## [TASK TO CARRY OUT]
Give back the data below word for word. Any image in it should be left out.

## [DATASET ENTRIES]
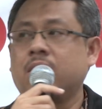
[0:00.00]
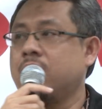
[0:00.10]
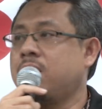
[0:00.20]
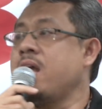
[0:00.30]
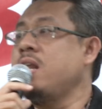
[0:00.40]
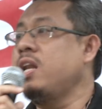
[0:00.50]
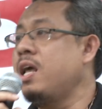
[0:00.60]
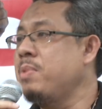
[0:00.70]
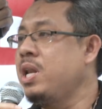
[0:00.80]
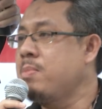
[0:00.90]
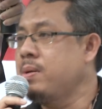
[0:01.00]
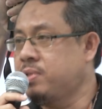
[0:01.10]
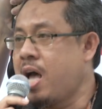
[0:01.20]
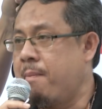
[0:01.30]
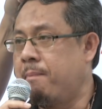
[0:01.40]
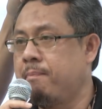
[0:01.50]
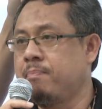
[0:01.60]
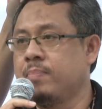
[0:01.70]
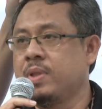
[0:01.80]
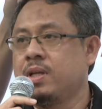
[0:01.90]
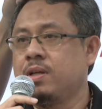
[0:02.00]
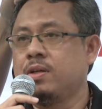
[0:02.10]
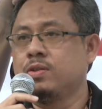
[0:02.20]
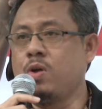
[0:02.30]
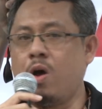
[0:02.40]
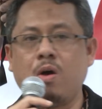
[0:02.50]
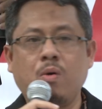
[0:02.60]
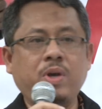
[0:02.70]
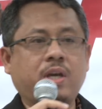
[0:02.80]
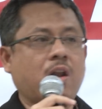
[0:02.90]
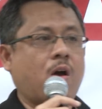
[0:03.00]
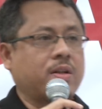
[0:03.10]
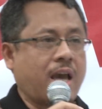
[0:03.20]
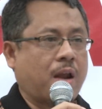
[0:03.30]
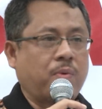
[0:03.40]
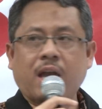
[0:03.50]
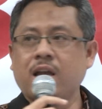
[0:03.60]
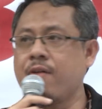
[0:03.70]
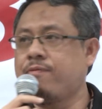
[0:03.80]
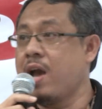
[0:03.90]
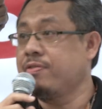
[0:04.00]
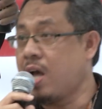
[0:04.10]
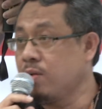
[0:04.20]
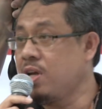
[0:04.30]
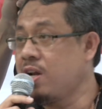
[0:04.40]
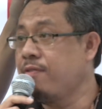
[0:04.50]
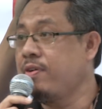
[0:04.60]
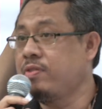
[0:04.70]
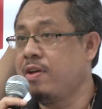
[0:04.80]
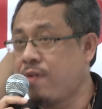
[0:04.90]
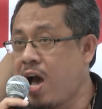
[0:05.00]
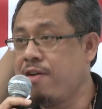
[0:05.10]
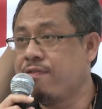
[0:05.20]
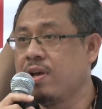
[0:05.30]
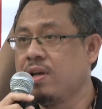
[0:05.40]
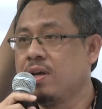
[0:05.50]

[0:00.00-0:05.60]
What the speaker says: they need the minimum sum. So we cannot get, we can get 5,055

## [TASK RESULT]
[0:00.00]
[0:00.10]
[0:00.20]
[0:00.30]
[0:00.40]
[0:00.50]
[0:00.60]
[0:00.70]
[0:00.80]
[0:00.90]
[0:01.00]
[0:01.10]
[0:01.20]
[0:01.30]
[0:01.40]
[0:01.50]
[0:01.60]
[0:01.70]
[0:01.80]
[0:01.90]
[0:02.00]
[0:02.10]
[0:02.20]
[0:02.30]
[0:02.40]
[0:02.50]
[0:02.60]
[0:02.70]
[0:02.80]
[0:02.90]
[0:03.00]
[0:03.10]
[0:03.20]
[0:03.30]
[0:03.40]
[0:03.50]
[0:03.60]
[0:03.70]
[0:03.80]
[0:03.90]
[0:04.00]
[0:04.10]
[0:04.20]
[0:04.30]
[0:04.40]
[0:04.50]
[0:04.60]
[0:04.70]
[0:04.80]
[0:04.90]
[0:05.00]
[0:05.10]
[0:05.20]
[0:05.30]
[0:05.40]
[0:05.50]

[0:00.00-0:05.60]
What the speaker says: they need the minimum sum. So we cannot get, we can get 5,055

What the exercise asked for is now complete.